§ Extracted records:
+++++

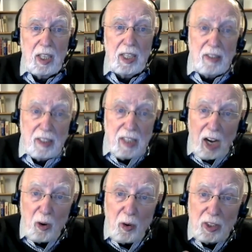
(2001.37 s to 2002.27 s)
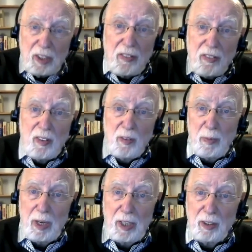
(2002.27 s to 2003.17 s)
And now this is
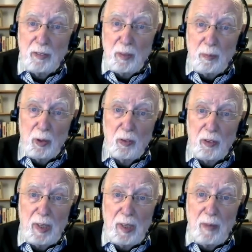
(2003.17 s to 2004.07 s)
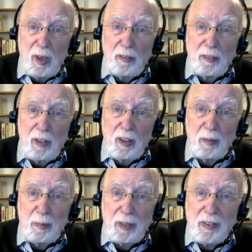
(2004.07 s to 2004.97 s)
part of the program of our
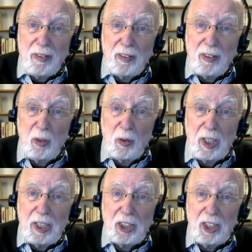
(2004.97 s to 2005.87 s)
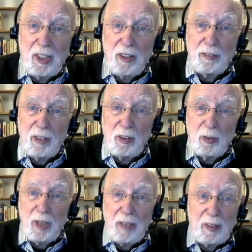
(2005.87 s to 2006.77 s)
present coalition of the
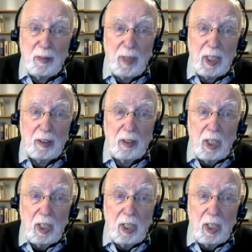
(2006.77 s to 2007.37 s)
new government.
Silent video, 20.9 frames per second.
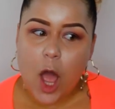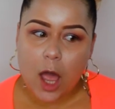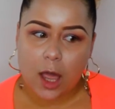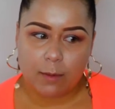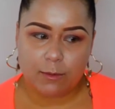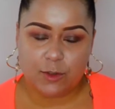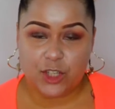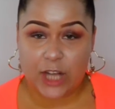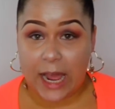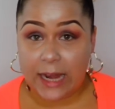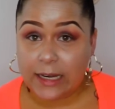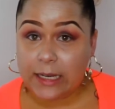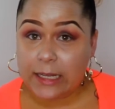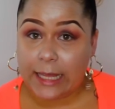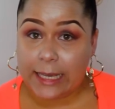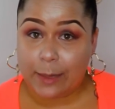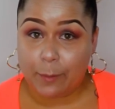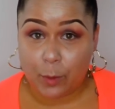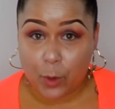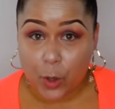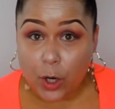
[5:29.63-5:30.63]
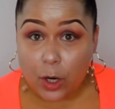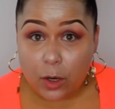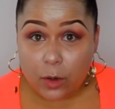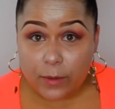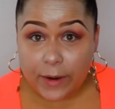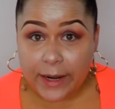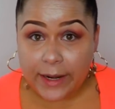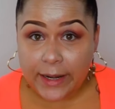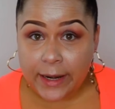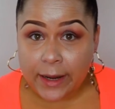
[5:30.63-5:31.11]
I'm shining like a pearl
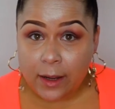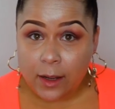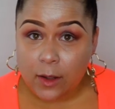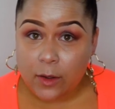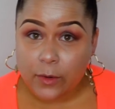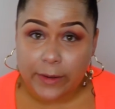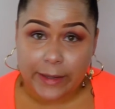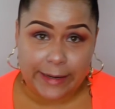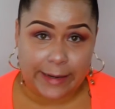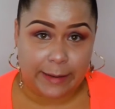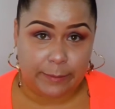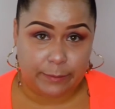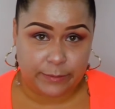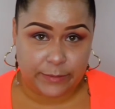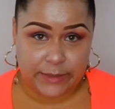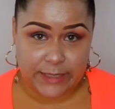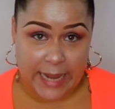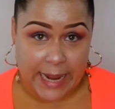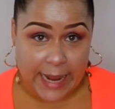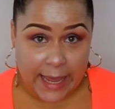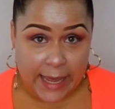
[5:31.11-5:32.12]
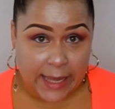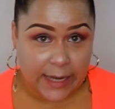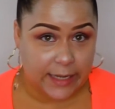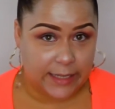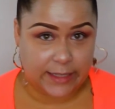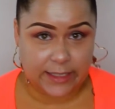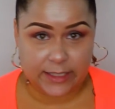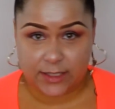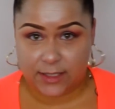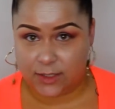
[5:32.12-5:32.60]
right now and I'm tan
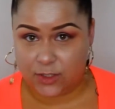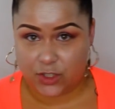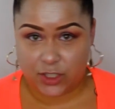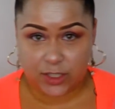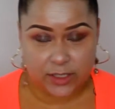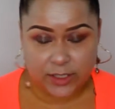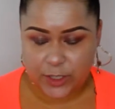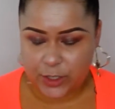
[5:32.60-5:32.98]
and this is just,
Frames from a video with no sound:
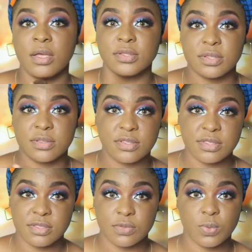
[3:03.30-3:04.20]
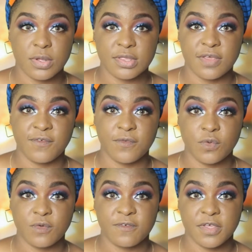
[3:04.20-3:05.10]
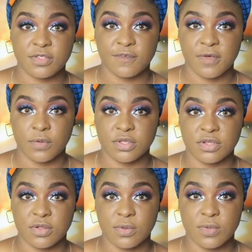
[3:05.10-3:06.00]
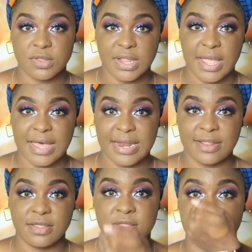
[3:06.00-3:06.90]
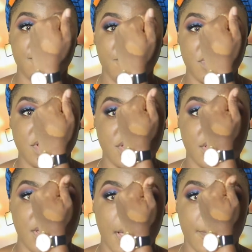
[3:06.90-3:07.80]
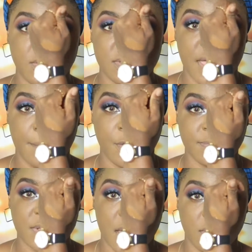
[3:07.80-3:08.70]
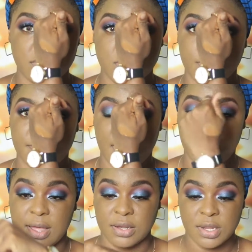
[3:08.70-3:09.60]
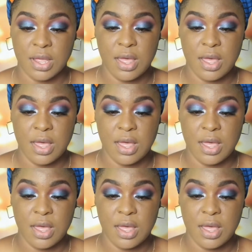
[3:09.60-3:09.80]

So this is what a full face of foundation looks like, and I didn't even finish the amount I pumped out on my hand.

+++++

§ What is needed:
Return every entry above word for word, and include no images.

§ Answer for this exercise:
(2001.37 s to 2002.27 s)
(2002.27 s to 2003.17 s)
And now this is
(2003.17 s to 2004.07 s)
(2004.07 s to 2004.97 s)
part of the program of our
(2004.97 s to 2005.87 s)
(2005.87 s to 2006.77 s)
present coalition of the
(2006.77 s to 2007.37 s)
new government.
Silent video, 20.9 frames per second.
[5:29.63-5:30.63]
[5:30.63-5:31.11]
I'm shining like a pearl
[5:31.11-5:32.12]
[5:32.12-5:32.60]
right now and I'm tan
[5:32.60-5:32.98]
and this is just,
Frames from a video with no sound:
[3:03.30-3:04.20]
[3:04.20-3:05.10]
[3:05.10-3:06.00]
[3:06.00-3:06.90]
[3:06.90-3:07.80]
[3:07.80-3:08.70]
[3:08.70-3:09.60]
[3:09.60-3:09.80]

So this is what a full face of foundation looks like, and I didn't even finish the amount I pumped out on my hand.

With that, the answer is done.